> **TO DO**: Copy out each line below containing "video".

> **INPUT MATERIAL**:
————

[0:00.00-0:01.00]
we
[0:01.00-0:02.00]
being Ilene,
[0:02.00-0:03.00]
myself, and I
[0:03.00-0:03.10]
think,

————

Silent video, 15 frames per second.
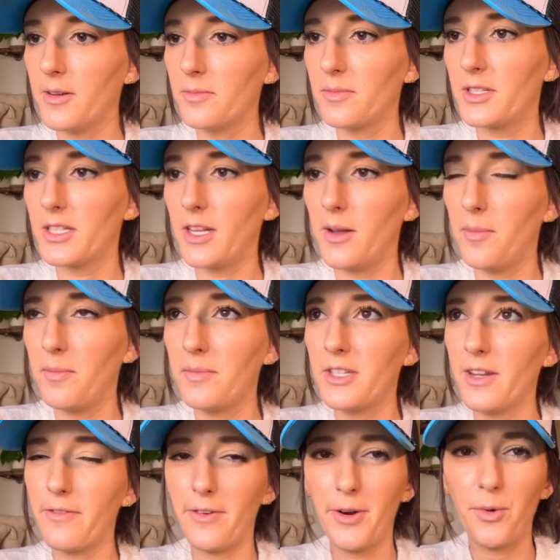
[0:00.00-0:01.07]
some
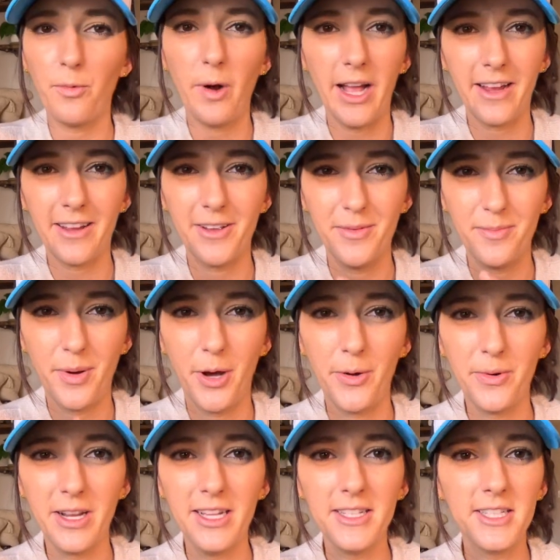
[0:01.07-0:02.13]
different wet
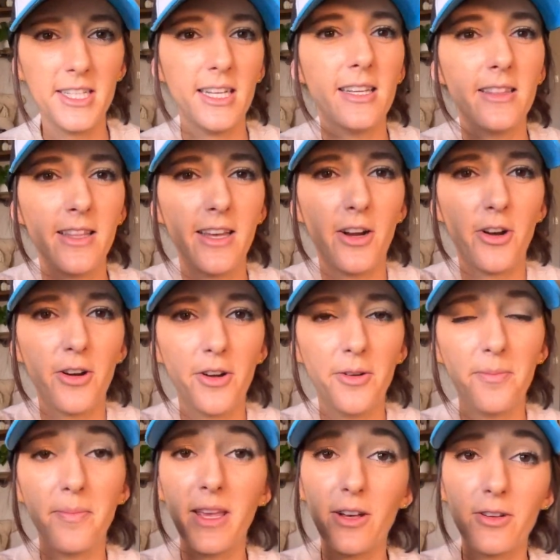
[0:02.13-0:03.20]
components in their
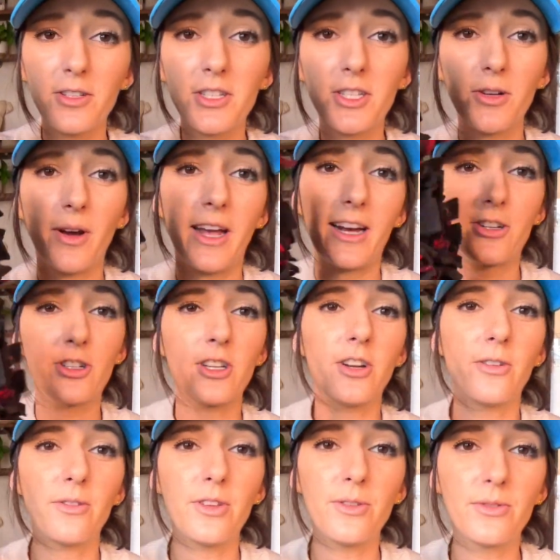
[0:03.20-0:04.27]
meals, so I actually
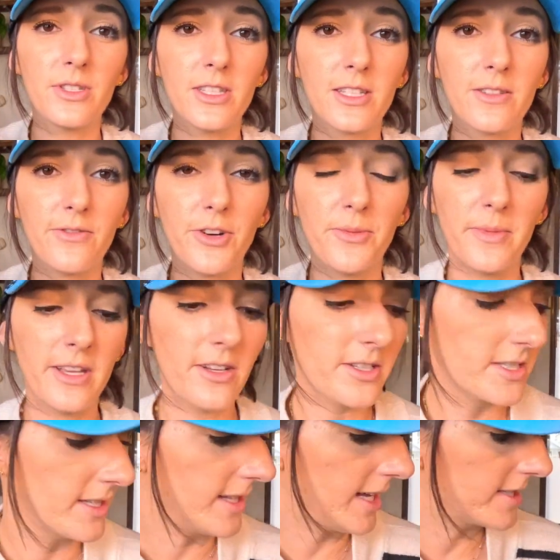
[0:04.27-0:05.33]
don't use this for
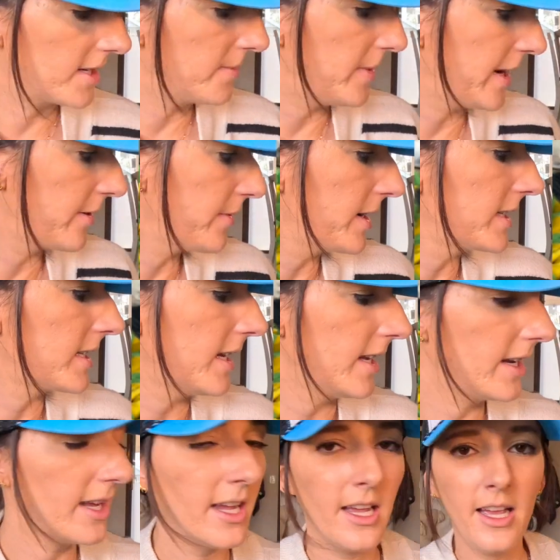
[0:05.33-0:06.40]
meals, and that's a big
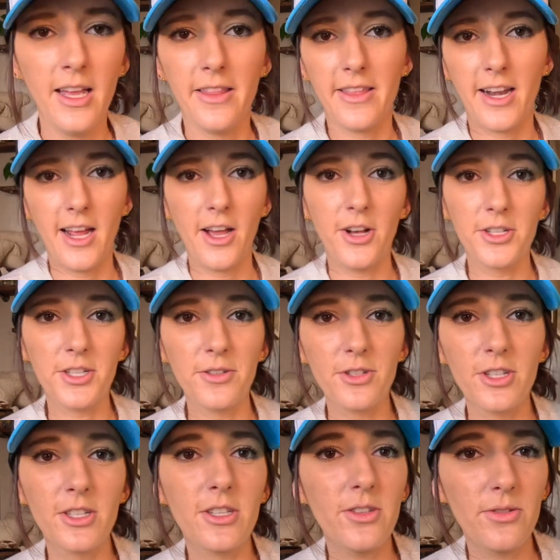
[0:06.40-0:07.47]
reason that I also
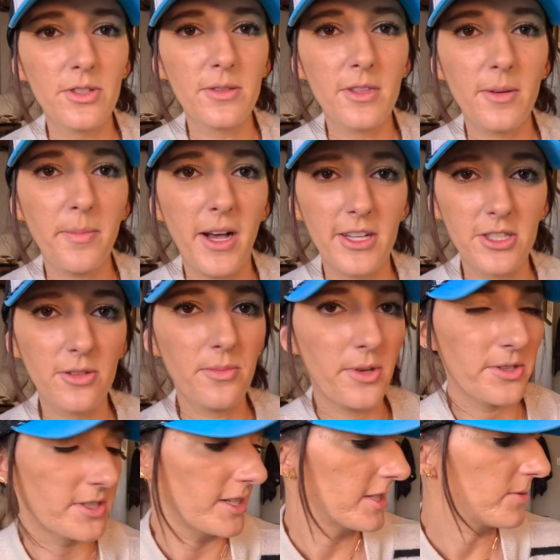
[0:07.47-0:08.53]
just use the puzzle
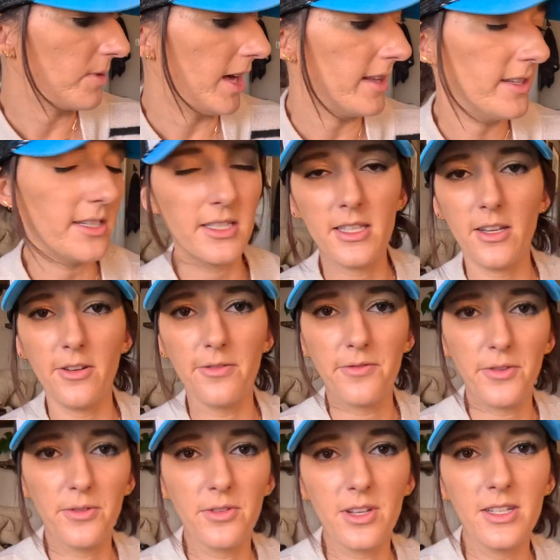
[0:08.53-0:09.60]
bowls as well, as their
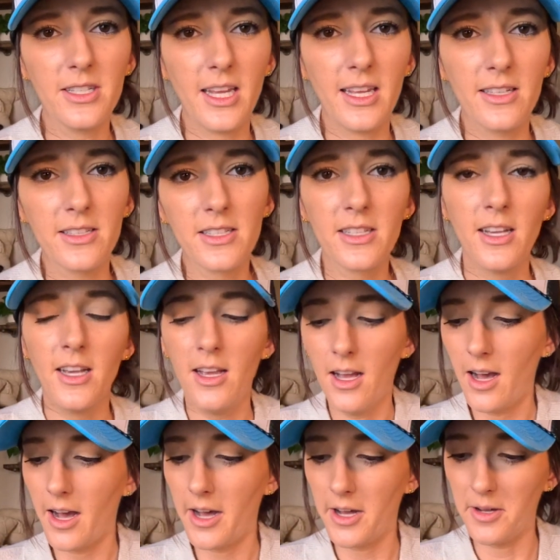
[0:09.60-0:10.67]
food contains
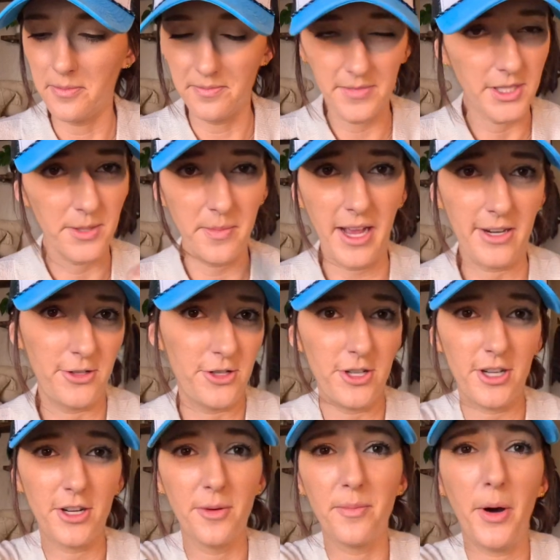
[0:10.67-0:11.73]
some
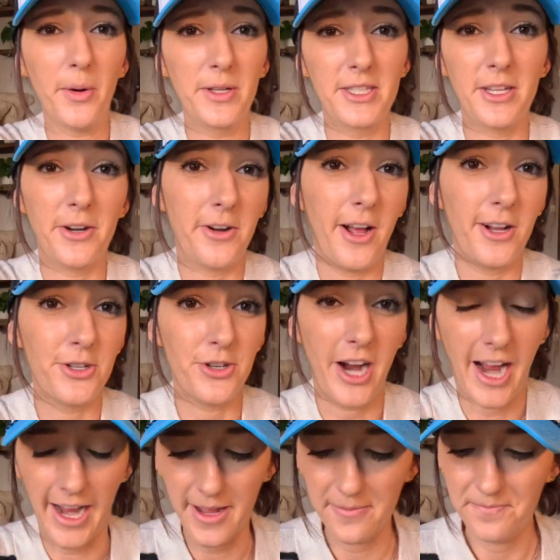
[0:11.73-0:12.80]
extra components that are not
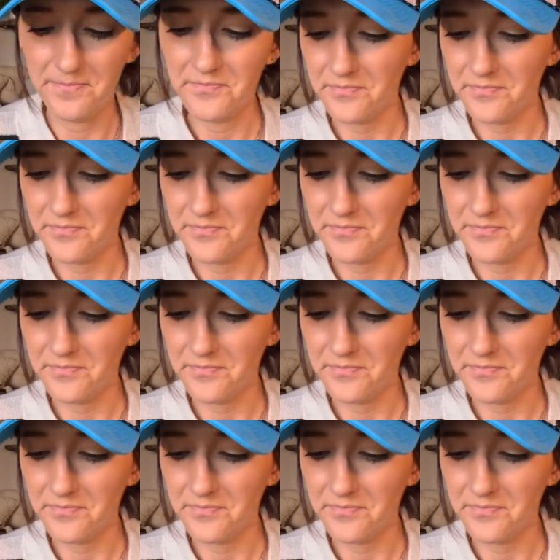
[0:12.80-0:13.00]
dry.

————

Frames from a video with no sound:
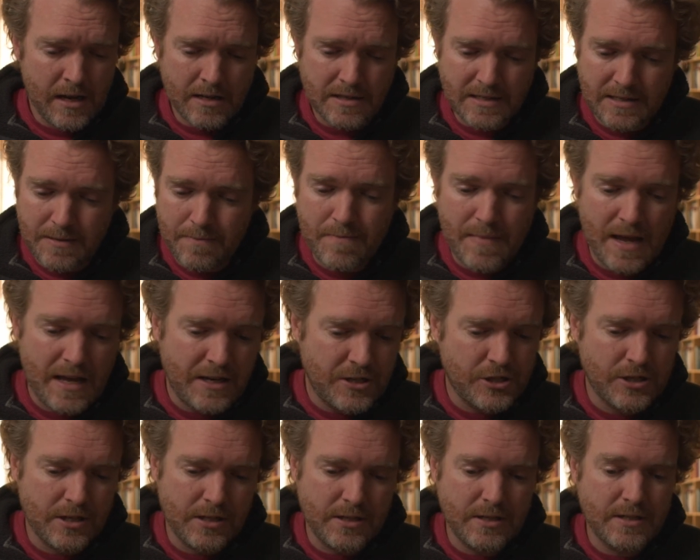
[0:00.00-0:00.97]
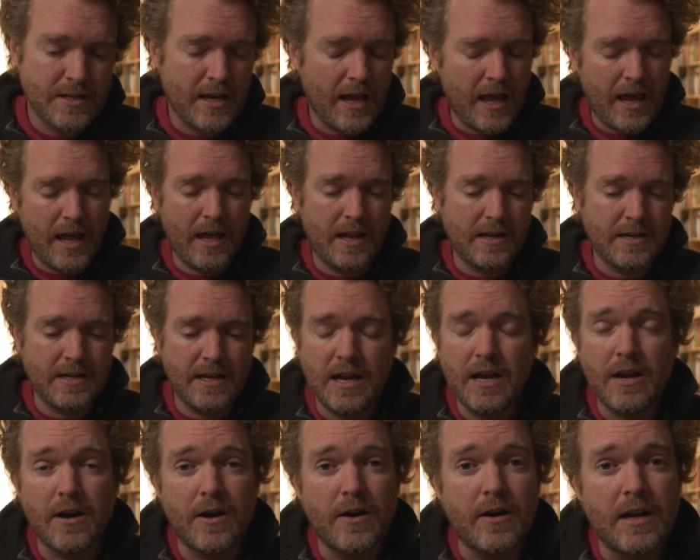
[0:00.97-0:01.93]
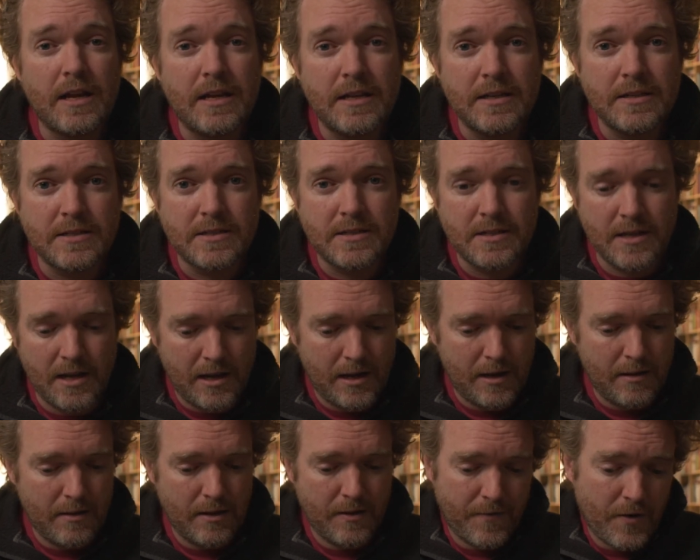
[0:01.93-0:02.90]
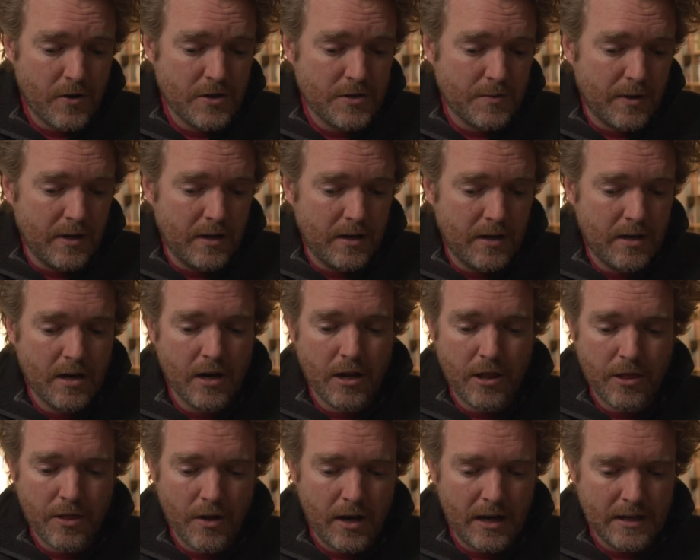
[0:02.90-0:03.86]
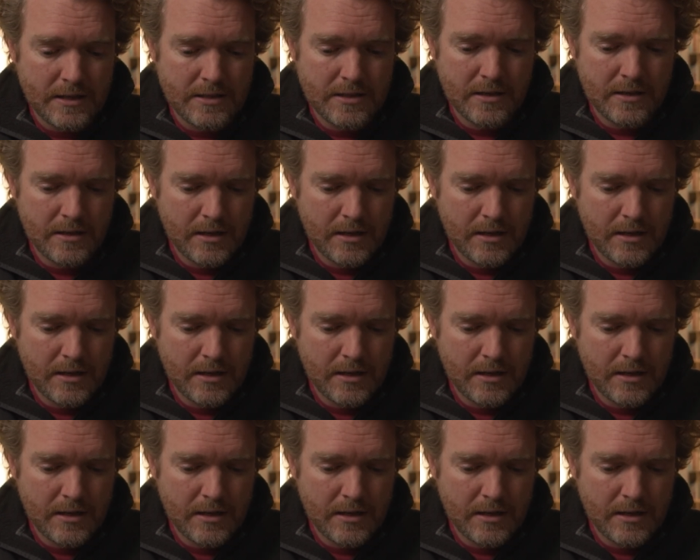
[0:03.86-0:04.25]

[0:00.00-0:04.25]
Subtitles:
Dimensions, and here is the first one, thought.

————

> **RESPONSE FOR THIS EXERCISE**:
Silent video, 15 frames per second.
Frames from a video with no sound:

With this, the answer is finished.